■ **Problem statement**:
Please leave out pictures and print exactly the lines from the one that has "[00:00:04.17 to 00:00:05.21]" through the last line of the material below.

::::::::

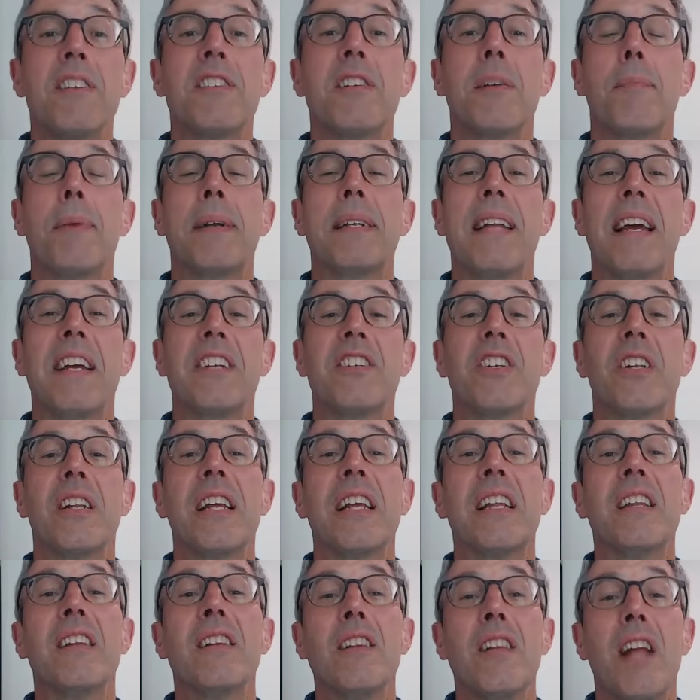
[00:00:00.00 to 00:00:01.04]
is a
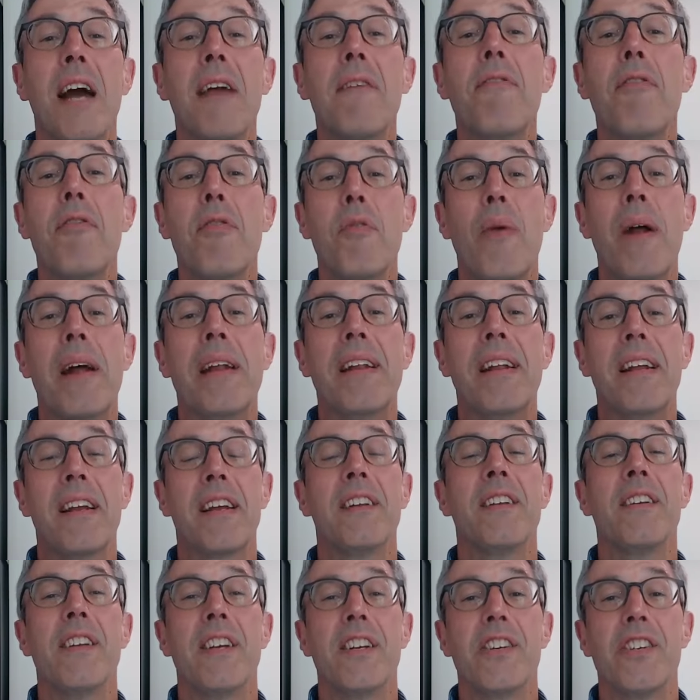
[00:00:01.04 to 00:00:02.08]
potentially life-threatening
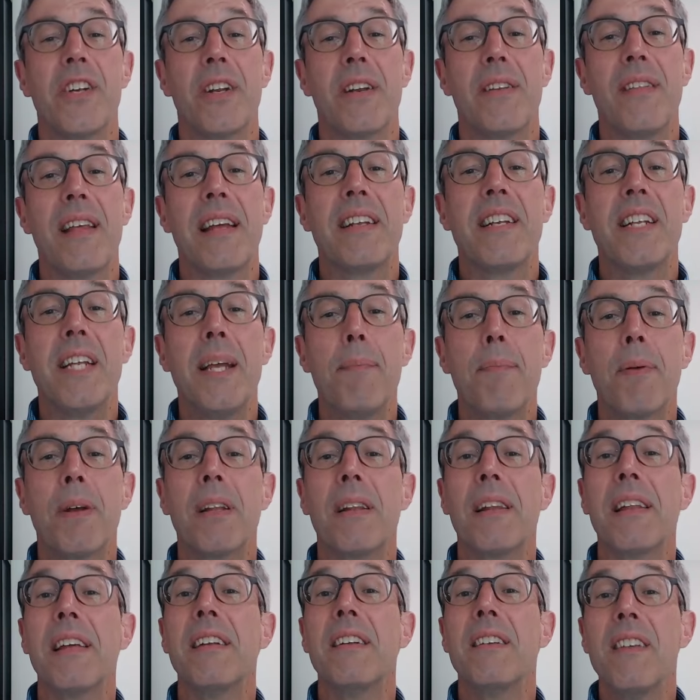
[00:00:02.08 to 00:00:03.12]
condition that
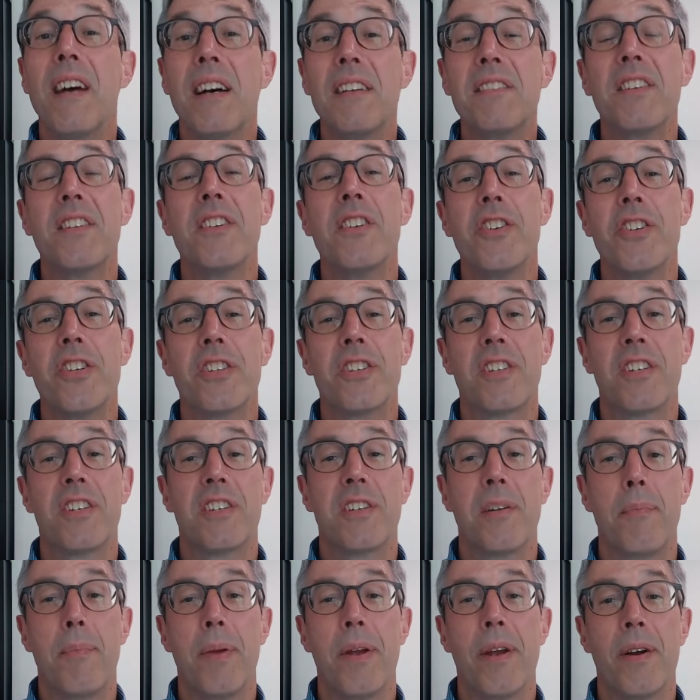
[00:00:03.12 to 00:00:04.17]
typically doesn't just
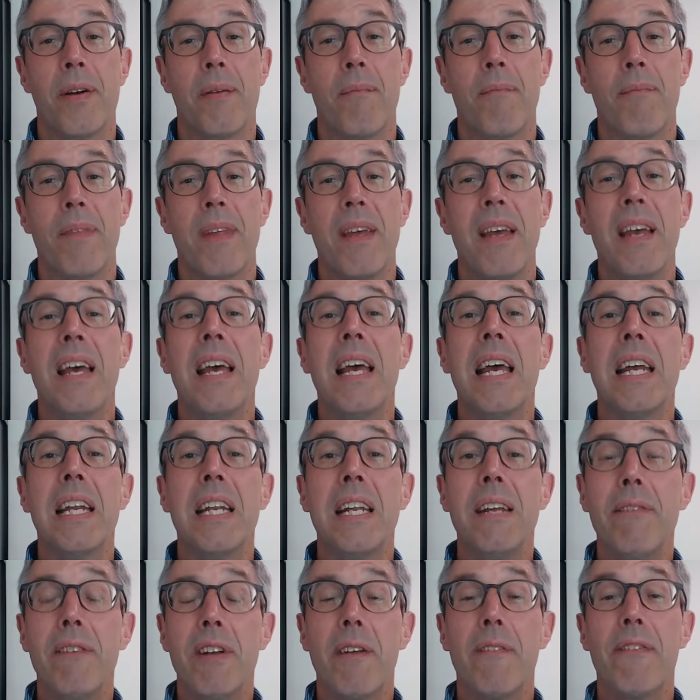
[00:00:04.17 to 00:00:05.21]
disappear. And
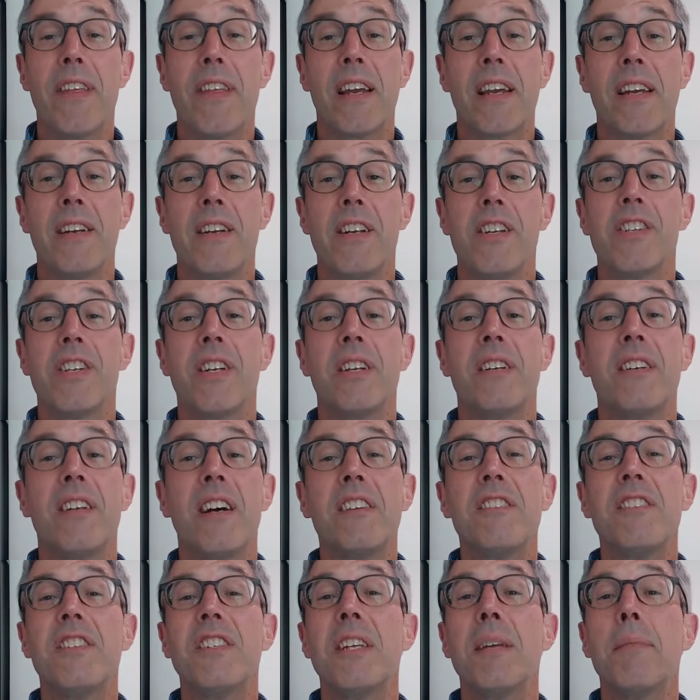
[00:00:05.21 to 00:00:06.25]
even if the condition
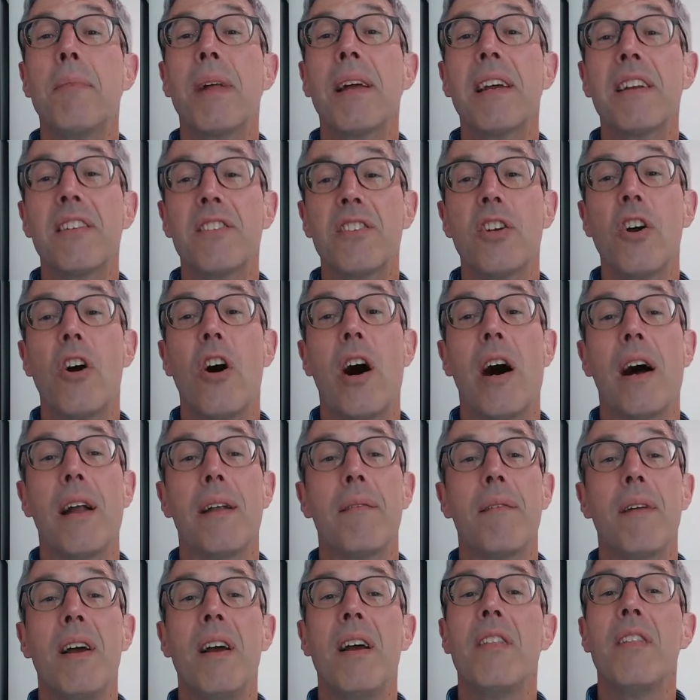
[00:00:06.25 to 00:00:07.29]
does seem like it's gone,
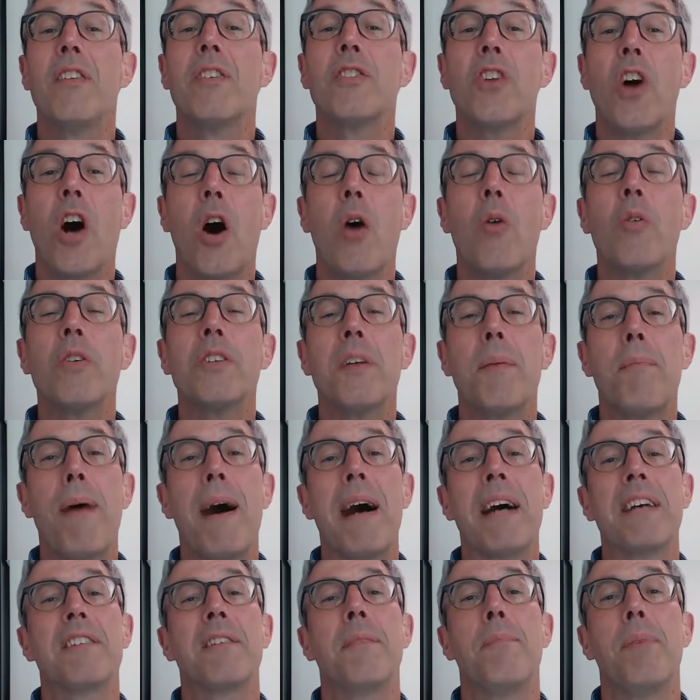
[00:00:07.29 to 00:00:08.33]
there's always a
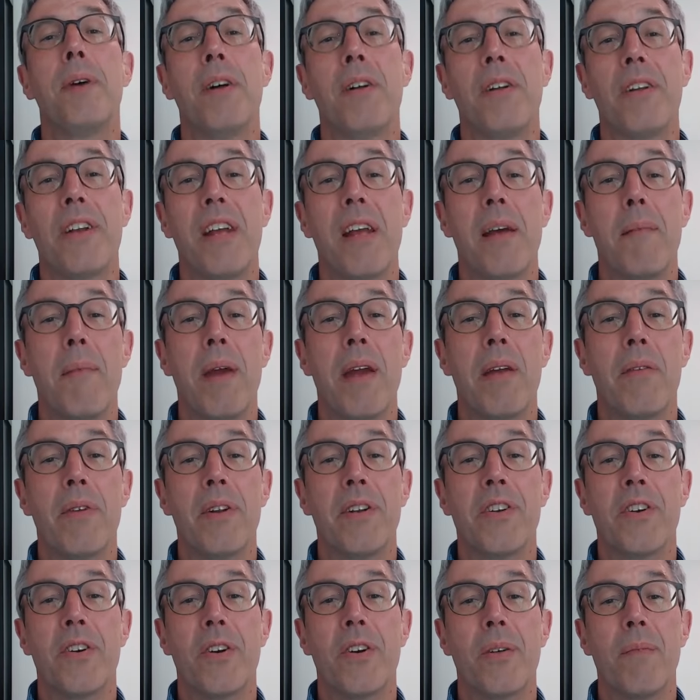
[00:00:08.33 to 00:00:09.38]
possibility it may
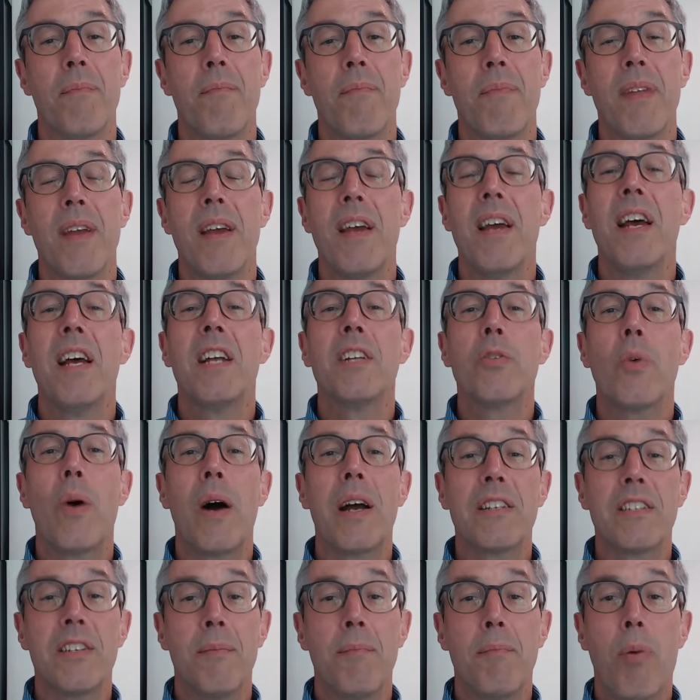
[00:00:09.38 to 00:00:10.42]
return. That's why
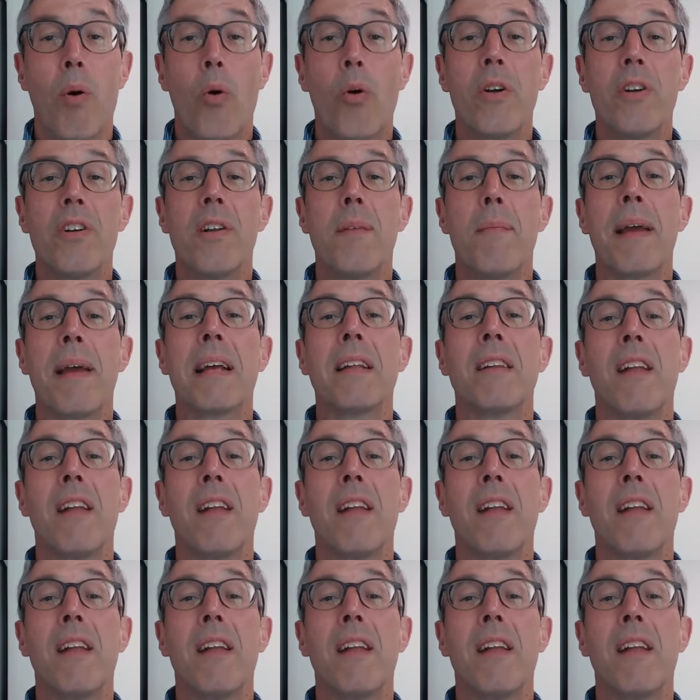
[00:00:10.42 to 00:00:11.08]
it's important to make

::::::::

■ **Task response**:
[00:00:04.17 to 00:00:05.21]
disappear. And
[00:00:05.21 to 00:00:06.25]
even if the condition
[00:00:06.25 to 00:00:07.29]
does seem like it's gone,
[00:00:07.29 to 00:00:08.33]
there's always a
[00:00:08.33 to 00:00:09.38]
possibility it may
[00:00:09.38 to 00:00:10.42]
return. That's why
[00:00:10.42 to 00:00:11.08]
it's important to make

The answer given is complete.